WHAT YOU WILL DO => Reproduce the listing that follows word for word, without its pictures.

MATERIAL SHOWN =>
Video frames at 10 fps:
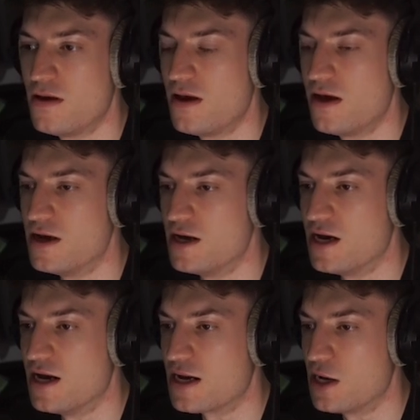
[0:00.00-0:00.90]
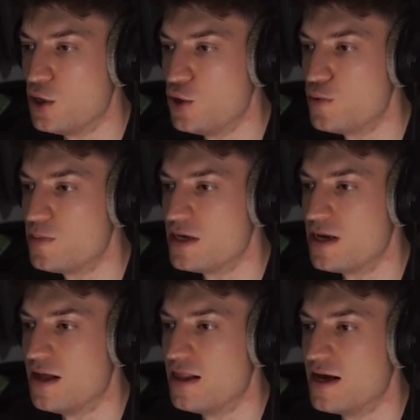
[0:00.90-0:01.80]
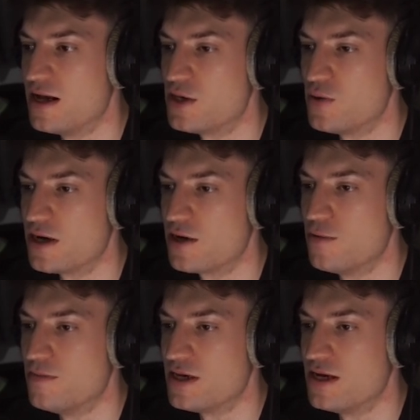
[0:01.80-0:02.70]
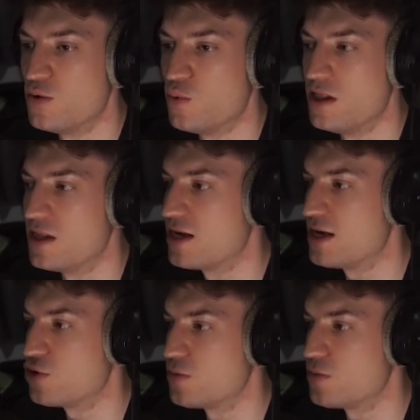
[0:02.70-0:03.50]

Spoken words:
And I like looped it like that so it comes in when the kick drum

WRITTEN RESPONSE =>
Video frames at 10 fps:
[0:00.00-0:00.90]
[0:00.90-0:01.80]
[0:01.80-0:02.70]
[0:02.70-0:03.50]

Spoken words:
And I like looped it like that so it comes in when the kick drum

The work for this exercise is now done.